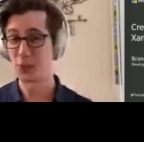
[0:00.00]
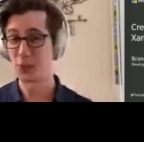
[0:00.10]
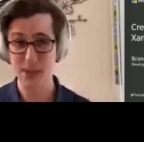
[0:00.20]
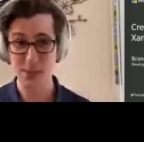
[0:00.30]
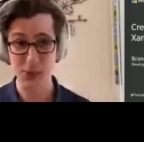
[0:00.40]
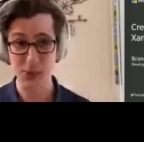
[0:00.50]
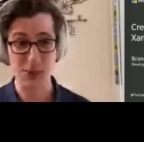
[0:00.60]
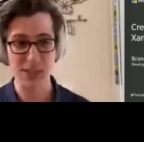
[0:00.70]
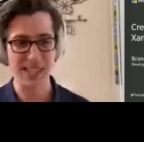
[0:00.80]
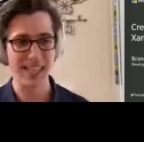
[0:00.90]
samples we're
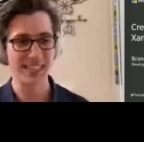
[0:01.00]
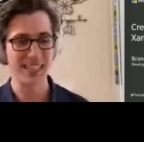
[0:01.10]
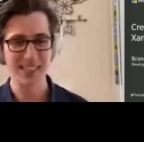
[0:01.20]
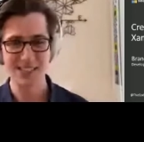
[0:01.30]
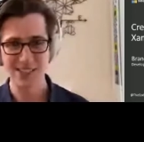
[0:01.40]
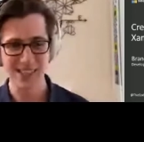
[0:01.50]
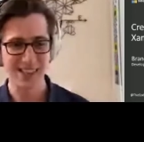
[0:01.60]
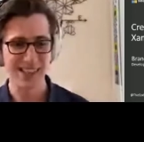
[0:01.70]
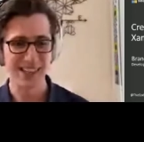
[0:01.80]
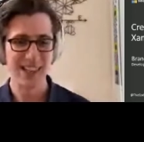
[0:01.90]
looking at today are linked
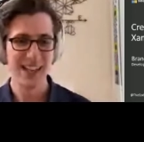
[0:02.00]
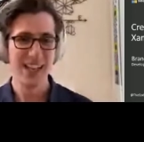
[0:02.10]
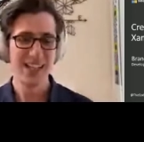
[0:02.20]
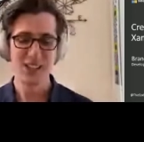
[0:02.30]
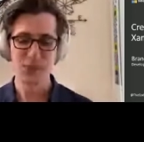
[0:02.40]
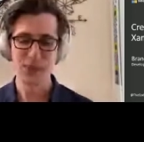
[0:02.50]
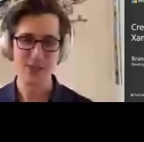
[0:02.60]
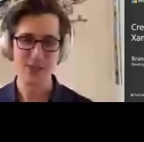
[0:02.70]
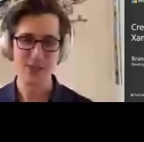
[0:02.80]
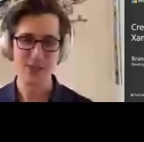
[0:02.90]
there. So that's where you
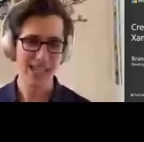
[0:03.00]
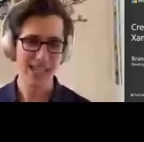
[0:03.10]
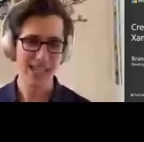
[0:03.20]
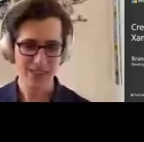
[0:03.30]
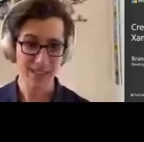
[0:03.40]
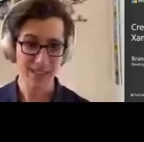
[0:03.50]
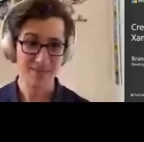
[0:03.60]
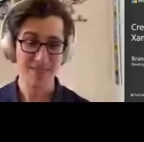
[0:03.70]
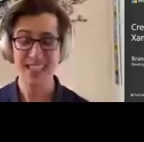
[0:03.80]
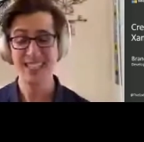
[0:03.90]
can find everything.
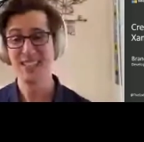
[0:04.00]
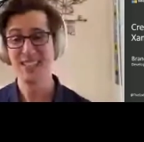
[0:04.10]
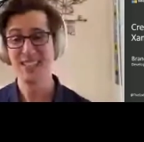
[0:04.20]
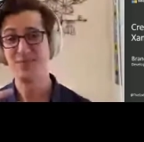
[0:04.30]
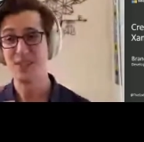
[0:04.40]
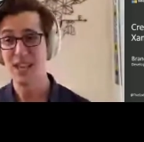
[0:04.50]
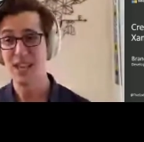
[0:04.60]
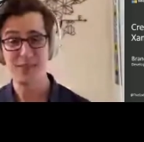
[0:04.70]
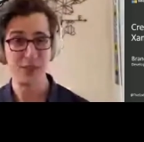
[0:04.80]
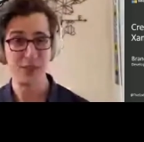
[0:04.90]
And if you
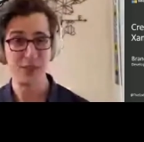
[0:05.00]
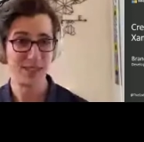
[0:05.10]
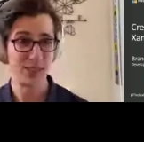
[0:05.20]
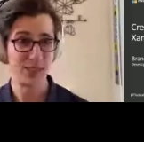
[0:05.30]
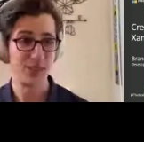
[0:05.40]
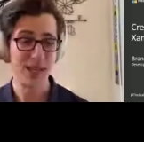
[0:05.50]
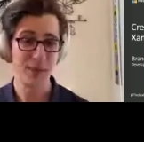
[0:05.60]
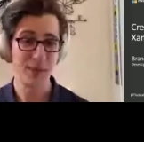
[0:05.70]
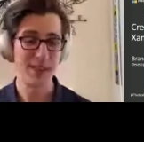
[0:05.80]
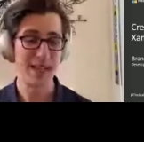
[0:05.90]
have any friends and
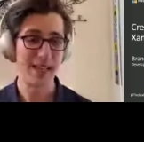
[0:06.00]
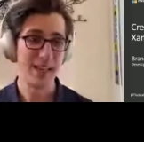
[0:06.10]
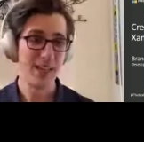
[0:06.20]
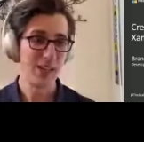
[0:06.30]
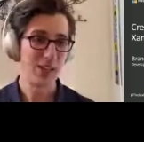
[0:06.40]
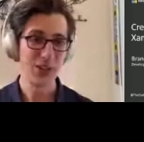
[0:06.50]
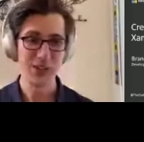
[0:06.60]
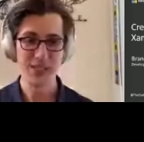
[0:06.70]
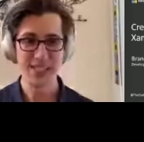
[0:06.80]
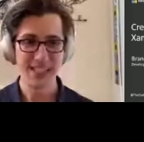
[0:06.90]
family that
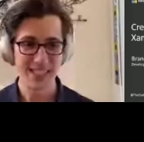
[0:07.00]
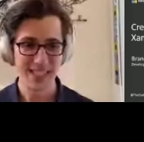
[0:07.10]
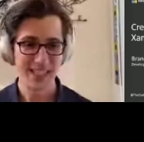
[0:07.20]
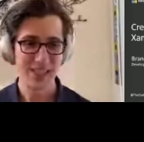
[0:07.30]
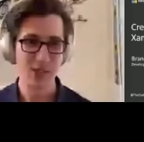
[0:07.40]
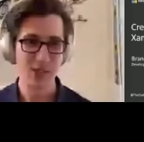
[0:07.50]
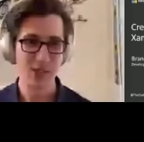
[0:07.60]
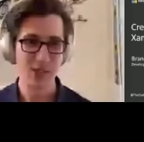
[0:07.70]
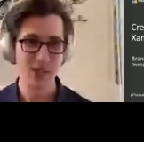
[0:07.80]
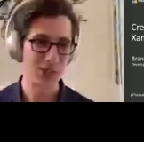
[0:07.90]
couldn't attend today, you can
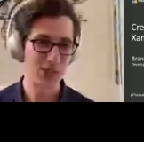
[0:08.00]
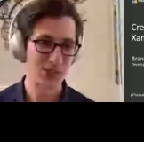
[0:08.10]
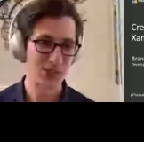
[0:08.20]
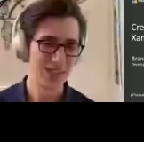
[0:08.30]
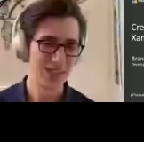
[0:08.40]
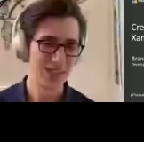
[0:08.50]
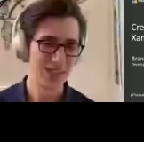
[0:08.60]
also just send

----

[TASK PROMPT]:
Output each record exactly as it appears, but not the pictures.

[FINISHED TASK]:
[0:00.00]
[0:00.10]
[0:00.20]
[0:00.30]
[0:00.40]
[0:00.50]
[0:00.60]
[0:00.70]
[0:00.80]
[0:00.90]
samples we're
[0:01.00]
[0:01.10]
[0:01.20]
[0:01.30]
[0:01.40]
[0:01.50]
[0:01.60]
[0:01.70]
[0:01.80]
[0:01.90]
looking at today are linked
[0:02.00]
[0:02.10]
[0:02.20]
[0:02.30]
[0:02.40]
[0:02.50]
[0:02.60]
[0:02.70]
[0:02.80]
[0:02.90]
there. So that's where you
[0:03.00]
[0:03.10]
[0:03.20]
[0:03.30]
[0:03.40]
[0:03.50]
[0:03.60]
[0:03.70]
[0:03.80]
[0:03.90]
can find everything.
[0:04.00]
[0:04.10]
[0:04.20]
[0:04.30]
[0:04.40]
[0:04.50]
[0:04.60]
[0:04.70]
[0:04.80]
[0:04.90]
And if you
[0:05.00]
[0:05.10]
[0:05.20]
[0:05.30]
[0:05.40]
[0:05.50]
[0:05.60]
[0:05.70]
[0:05.80]
[0:05.90]
have any friends and
[0:06.00]
[0:06.10]
[0:06.20]
[0:06.30]
[0:06.40]
[0:06.50]
[0:06.60]
[0:06.70]
[0:06.80]
[0:06.90]
family that
[0:07.00]
[0:07.10]
[0:07.20]
[0:07.30]
[0:07.40]
[0:07.50]
[0:07.60]
[0:07.70]
[0:07.80]
[0:07.90]
couldn't attend today, you can
[0:08.00]
[0:08.10]
[0:08.20]
[0:08.30]
[0:08.40]
[0:08.50]
[0:08.60]
also just send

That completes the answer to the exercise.